Data supplied –
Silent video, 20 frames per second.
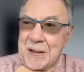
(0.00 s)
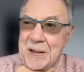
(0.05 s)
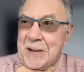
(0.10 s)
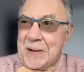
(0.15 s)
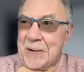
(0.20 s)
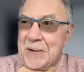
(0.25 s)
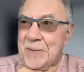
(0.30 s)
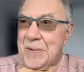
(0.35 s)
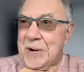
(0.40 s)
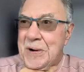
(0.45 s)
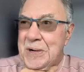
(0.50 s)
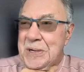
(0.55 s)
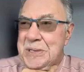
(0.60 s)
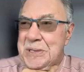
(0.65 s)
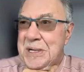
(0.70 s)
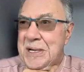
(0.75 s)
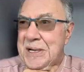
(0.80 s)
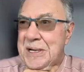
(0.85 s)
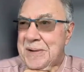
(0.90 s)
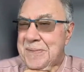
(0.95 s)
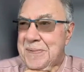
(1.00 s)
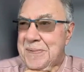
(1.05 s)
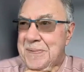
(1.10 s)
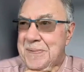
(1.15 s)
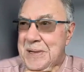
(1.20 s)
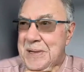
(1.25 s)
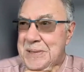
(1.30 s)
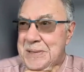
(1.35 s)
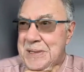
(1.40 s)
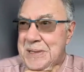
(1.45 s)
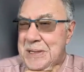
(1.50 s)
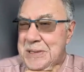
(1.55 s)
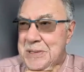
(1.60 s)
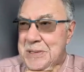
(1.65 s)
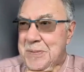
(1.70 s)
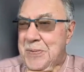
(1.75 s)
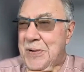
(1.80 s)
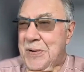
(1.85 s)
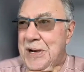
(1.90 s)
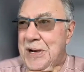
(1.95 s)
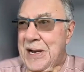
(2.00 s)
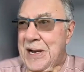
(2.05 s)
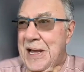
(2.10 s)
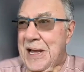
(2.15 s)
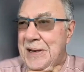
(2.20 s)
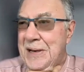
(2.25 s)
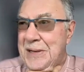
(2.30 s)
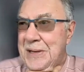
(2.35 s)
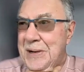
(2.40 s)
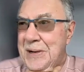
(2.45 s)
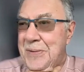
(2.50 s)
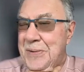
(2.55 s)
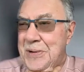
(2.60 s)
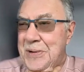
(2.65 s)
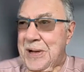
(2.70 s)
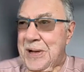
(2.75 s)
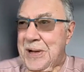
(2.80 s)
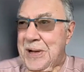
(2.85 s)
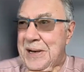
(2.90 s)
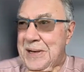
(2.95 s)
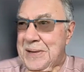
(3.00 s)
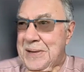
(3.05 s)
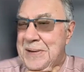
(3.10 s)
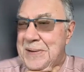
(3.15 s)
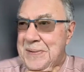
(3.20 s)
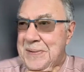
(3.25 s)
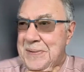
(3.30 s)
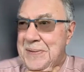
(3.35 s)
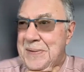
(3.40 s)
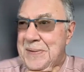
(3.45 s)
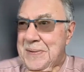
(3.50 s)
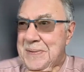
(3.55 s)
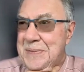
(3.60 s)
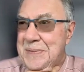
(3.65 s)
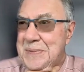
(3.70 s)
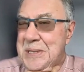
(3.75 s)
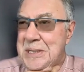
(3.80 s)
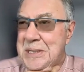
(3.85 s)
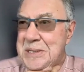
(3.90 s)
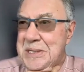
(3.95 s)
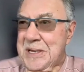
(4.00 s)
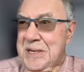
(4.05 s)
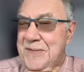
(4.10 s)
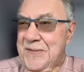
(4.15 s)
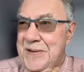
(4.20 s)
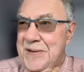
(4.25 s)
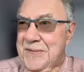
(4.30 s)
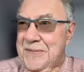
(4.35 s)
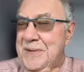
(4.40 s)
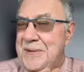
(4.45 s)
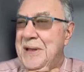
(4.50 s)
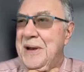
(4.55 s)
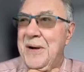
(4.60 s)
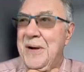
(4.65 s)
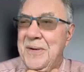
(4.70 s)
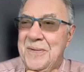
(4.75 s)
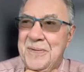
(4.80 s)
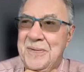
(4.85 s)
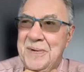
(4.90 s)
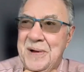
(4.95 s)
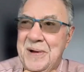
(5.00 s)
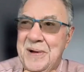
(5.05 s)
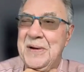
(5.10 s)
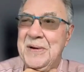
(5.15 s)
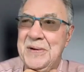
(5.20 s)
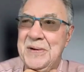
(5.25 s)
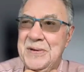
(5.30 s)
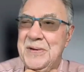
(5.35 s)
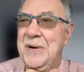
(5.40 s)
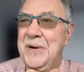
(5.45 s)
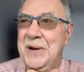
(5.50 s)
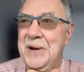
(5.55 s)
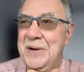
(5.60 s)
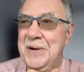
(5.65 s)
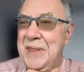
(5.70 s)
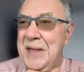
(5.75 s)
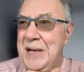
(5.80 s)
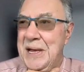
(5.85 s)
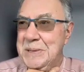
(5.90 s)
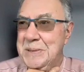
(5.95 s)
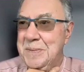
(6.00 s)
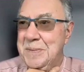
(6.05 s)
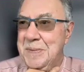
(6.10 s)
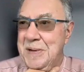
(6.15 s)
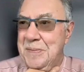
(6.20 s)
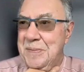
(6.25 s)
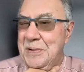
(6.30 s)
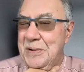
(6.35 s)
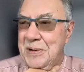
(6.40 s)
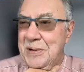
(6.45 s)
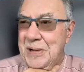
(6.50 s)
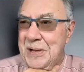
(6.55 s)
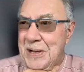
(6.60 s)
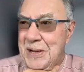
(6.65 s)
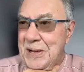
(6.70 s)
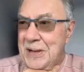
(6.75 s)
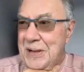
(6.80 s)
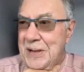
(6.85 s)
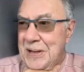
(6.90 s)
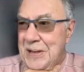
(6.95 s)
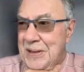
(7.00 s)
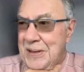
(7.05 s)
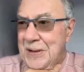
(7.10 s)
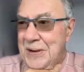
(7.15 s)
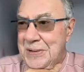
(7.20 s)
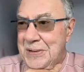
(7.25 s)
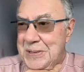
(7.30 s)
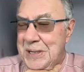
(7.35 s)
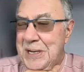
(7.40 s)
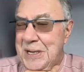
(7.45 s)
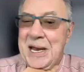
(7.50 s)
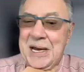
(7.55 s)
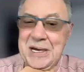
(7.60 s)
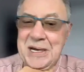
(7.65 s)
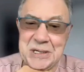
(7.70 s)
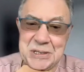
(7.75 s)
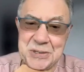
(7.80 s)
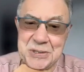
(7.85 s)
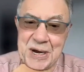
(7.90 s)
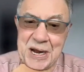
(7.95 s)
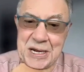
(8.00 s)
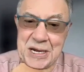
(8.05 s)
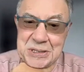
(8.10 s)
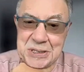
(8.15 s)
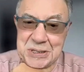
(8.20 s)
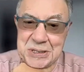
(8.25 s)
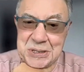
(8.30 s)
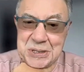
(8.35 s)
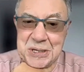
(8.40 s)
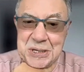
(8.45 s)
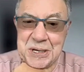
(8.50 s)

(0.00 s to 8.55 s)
Whereas, as you pointed out, when you got 60, 50, 100, 200,000 people, there's a lot of distractions.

Work required – The answer must be a word-for-word copy of all the entries, containing no pictures.

Result of this exercise –
Silent video, 20 frames per second.
(0.00 s)
(0.05 s)
(0.10 s)
(0.15 s)
(0.20 s)
(0.25 s)
(0.30 s)
(0.35 s)
(0.40 s)
(0.45 s)
(0.50 s)
(0.55 s)
(0.60 s)
(0.65 s)
(0.70 s)
(0.75 s)
(0.80 s)
(0.85 s)
(0.90 s)
(0.95 s)
(1.00 s)
(1.05 s)
(1.10 s)
(1.15 s)
(1.20 s)
(1.25 s)
(1.30 s)
(1.35 s)
(1.40 s)
(1.45 s)
(1.50 s)
(1.55 s)
(1.60 s)
(1.65 s)
(1.70 s)
(1.75 s)
(1.80 s)
(1.85 s)
(1.90 s)
(1.95 s)
(2.00 s)
(2.05 s)
(2.10 s)
(2.15 s)
(2.20 s)
(2.25 s)
(2.30 s)
(2.35 s)
(2.40 s)
(2.45 s)
(2.50 s)
(2.55 s)
(2.60 s)
(2.65 s)
(2.70 s)
(2.75 s)
(2.80 s)
(2.85 s)
(2.90 s)
(2.95 s)
(3.00 s)
(3.05 s)
(3.10 s)
(3.15 s)
(3.20 s)
(3.25 s)
(3.30 s)
(3.35 s)
(3.40 s)
(3.45 s)
(3.50 s)
(3.55 s)
(3.60 s)
(3.65 s)
(3.70 s)
(3.75 s)
(3.80 s)
(3.85 s)
(3.90 s)
(3.95 s)
(4.00 s)
(4.05 s)
(4.10 s)
(4.15 s)
(4.20 s)
(4.25 s)
(4.30 s)
(4.35 s)
(4.40 s)
(4.45 s)
(4.50 s)
(4.55 s)
(4.60 s)
(4.65 s)
(4.70 s)
(4.75 s)
(4.80 s)
(4.85 s)
(4.90 s)
(4.95 s)
(5.00 s)
(5.05 s)
(5.10 s)
(5.15 s)
(5.20 s)
(5.25 s)
(5.30 s)
(5.35 s)
(5.40 s)
(5.45 s)
(5.50 s)
(5.55 s)
(5.60 s)
(5.65 s)
(5.70 s)
(5.75 s)
(5.80 s)
(5.85 s)
(5.90 s)
(5.95 s)
(6.00 s)
(6.05 s)
(6.10 s)
(6.15 s)
(6.20 s)
(6.25 s)
(6.30 s)
(6.35 s)
(6.40 s)
(6.45 s)
(6.50 s)
(6.55 s)
(6.60 s)
(6.65 s)
(6.70 s)
(6.75 s)
(6.80 s)
(6.85 s)
(6.90 s)
(6.95 s)
(7.00 s)
(7.05 s)
(7.10 s)
(7.15 s)
(7.20 s)
(7.25 s)
(7.30 s)
(7.35 s)
(7.40 s)
(7.45 s)
(7.50 s)
(7.55 s)
(7.60 s)
(7.65 s)
(7.70 s)
(7.75 s)
(7.80 s)
(7.85 s)
(7.90 s)
(7.95 s)
(8.00 s)
(8.05 s)
(8.10 s)
(8.15 s)
(8.20 s)
(8.25 s)
(8.30 s)
(8.35 s)
(8.40 s)
(8.45 s)
(8.50 s)

(0.00 s to 8.55 s)
Whereas, as you pointed out, when you got 60, 50, 100, 200,000 people, there's a lot of distractions.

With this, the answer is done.